Begin with the line holding "[2:34.00-2:35.00]" and end with the last line of the records below. Set down exactly those lines and leave out every picture.

(Saved entries)

_ _ _ _ _

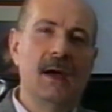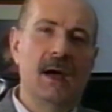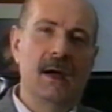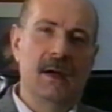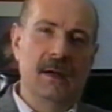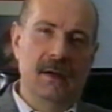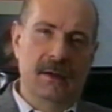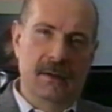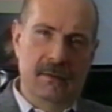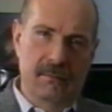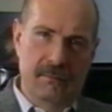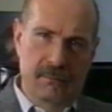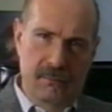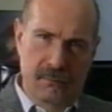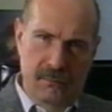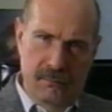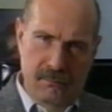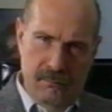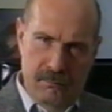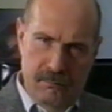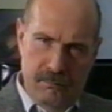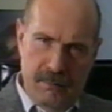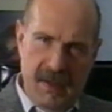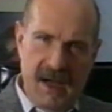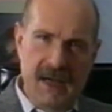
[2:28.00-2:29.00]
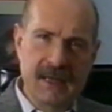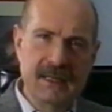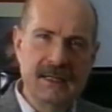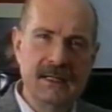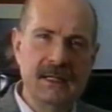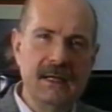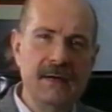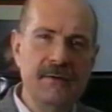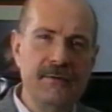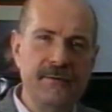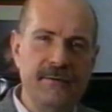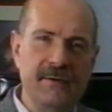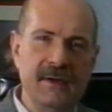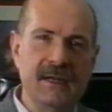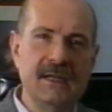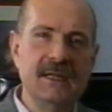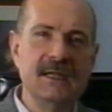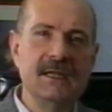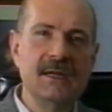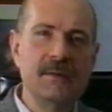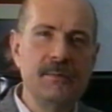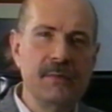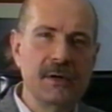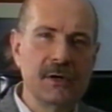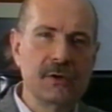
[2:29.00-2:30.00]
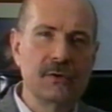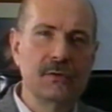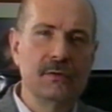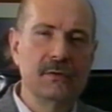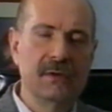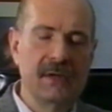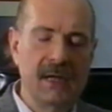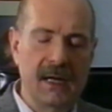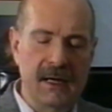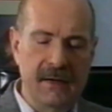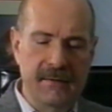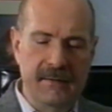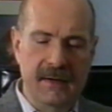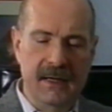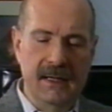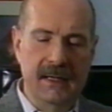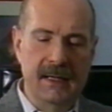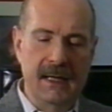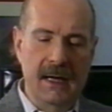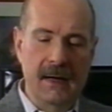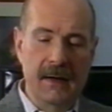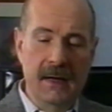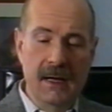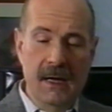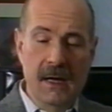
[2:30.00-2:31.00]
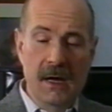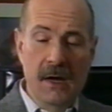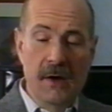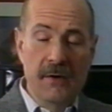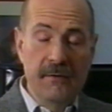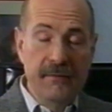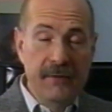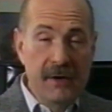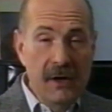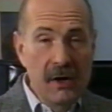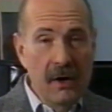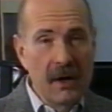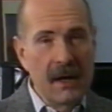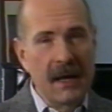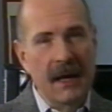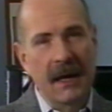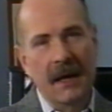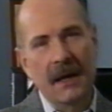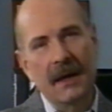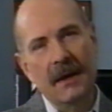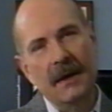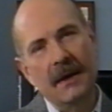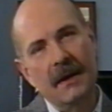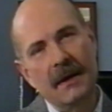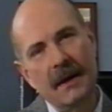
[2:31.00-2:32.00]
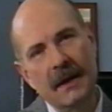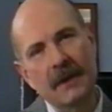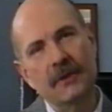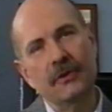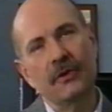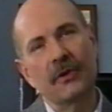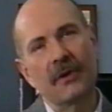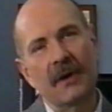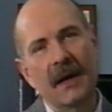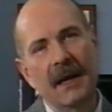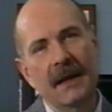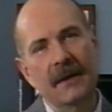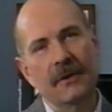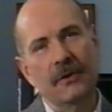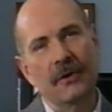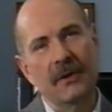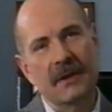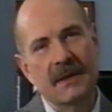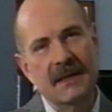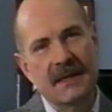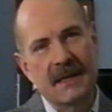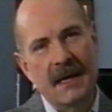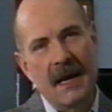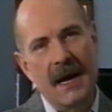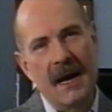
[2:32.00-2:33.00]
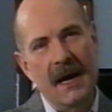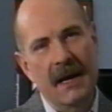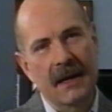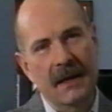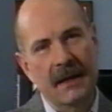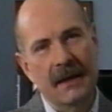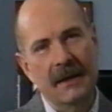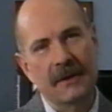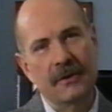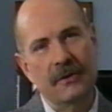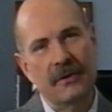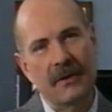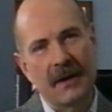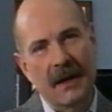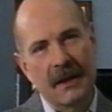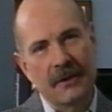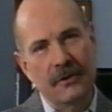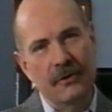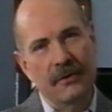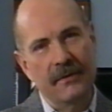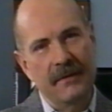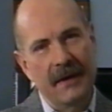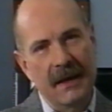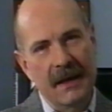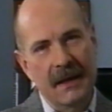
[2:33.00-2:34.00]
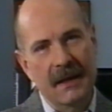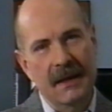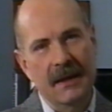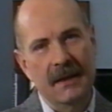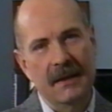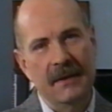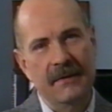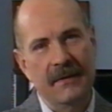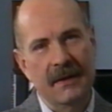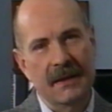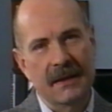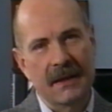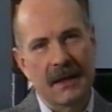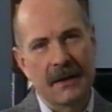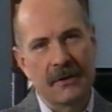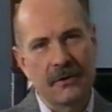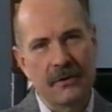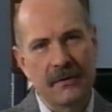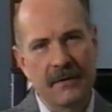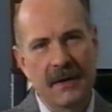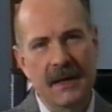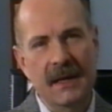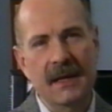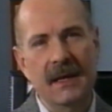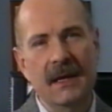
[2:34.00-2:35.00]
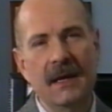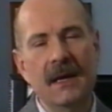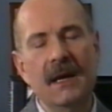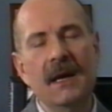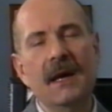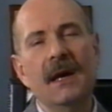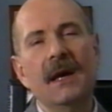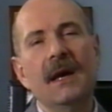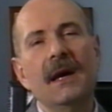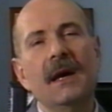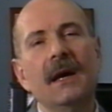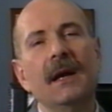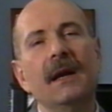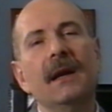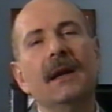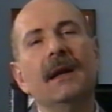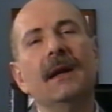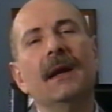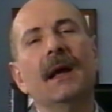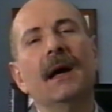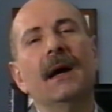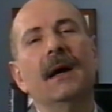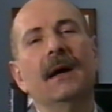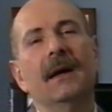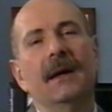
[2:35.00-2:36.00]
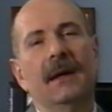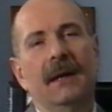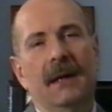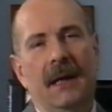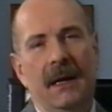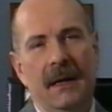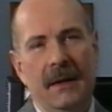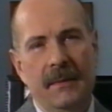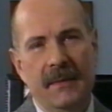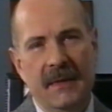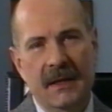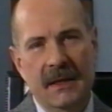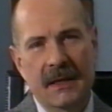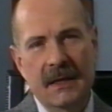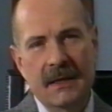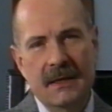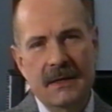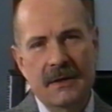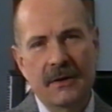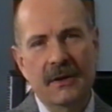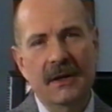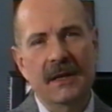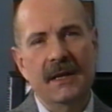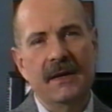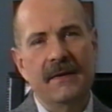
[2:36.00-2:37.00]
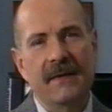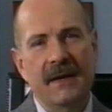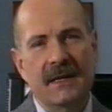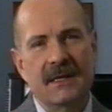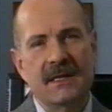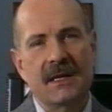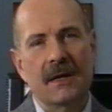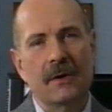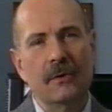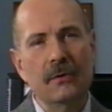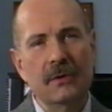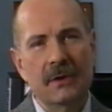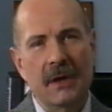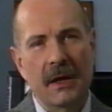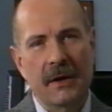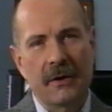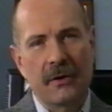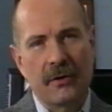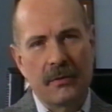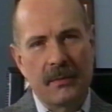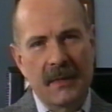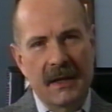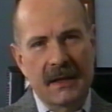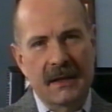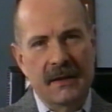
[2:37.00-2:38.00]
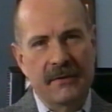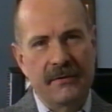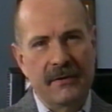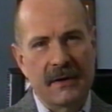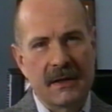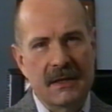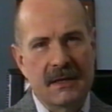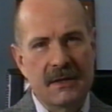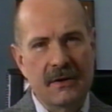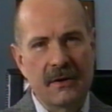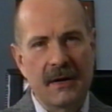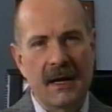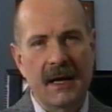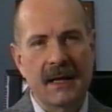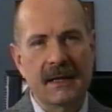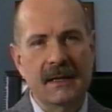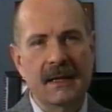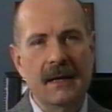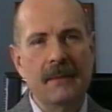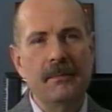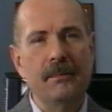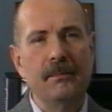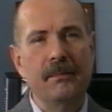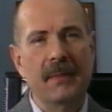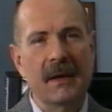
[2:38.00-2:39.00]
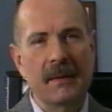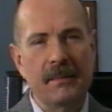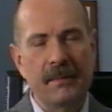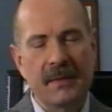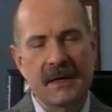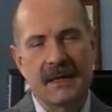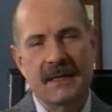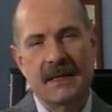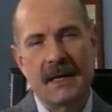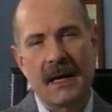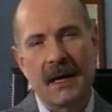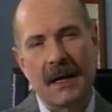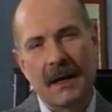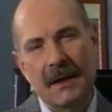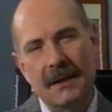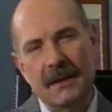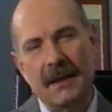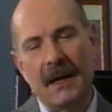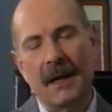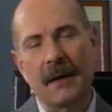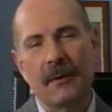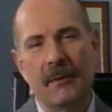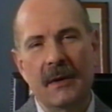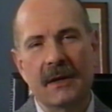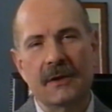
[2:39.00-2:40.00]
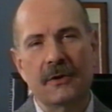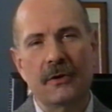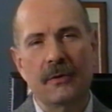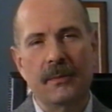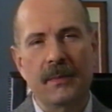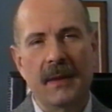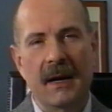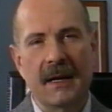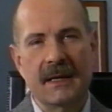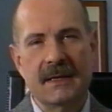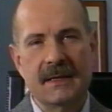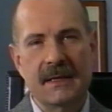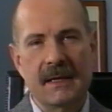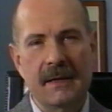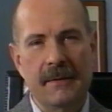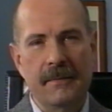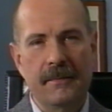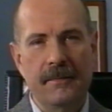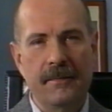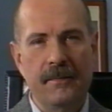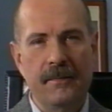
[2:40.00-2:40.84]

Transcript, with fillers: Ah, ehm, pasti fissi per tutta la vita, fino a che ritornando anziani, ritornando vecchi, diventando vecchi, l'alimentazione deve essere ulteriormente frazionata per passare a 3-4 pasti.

_ _ _ _ _

• **Solution to this exercise**
[2:34.00-2:35.00]
[2:35.00-2:36.00]
[2:36.00-2:37.00]
[2:37.00-2:38.00]
[2:38.00-2:39.00]
[2:39.00-2:40.00]
[2:40.00-2:40.84]

Transcript, with fillers: Ah, ehm, pasti fissi per tutta la vita, fino a che ritornando anziani, ritornando vecchi, diventando vecchi, l'alimentazione deve essere ulteriormente frazionata per passare a 3-4 pasti.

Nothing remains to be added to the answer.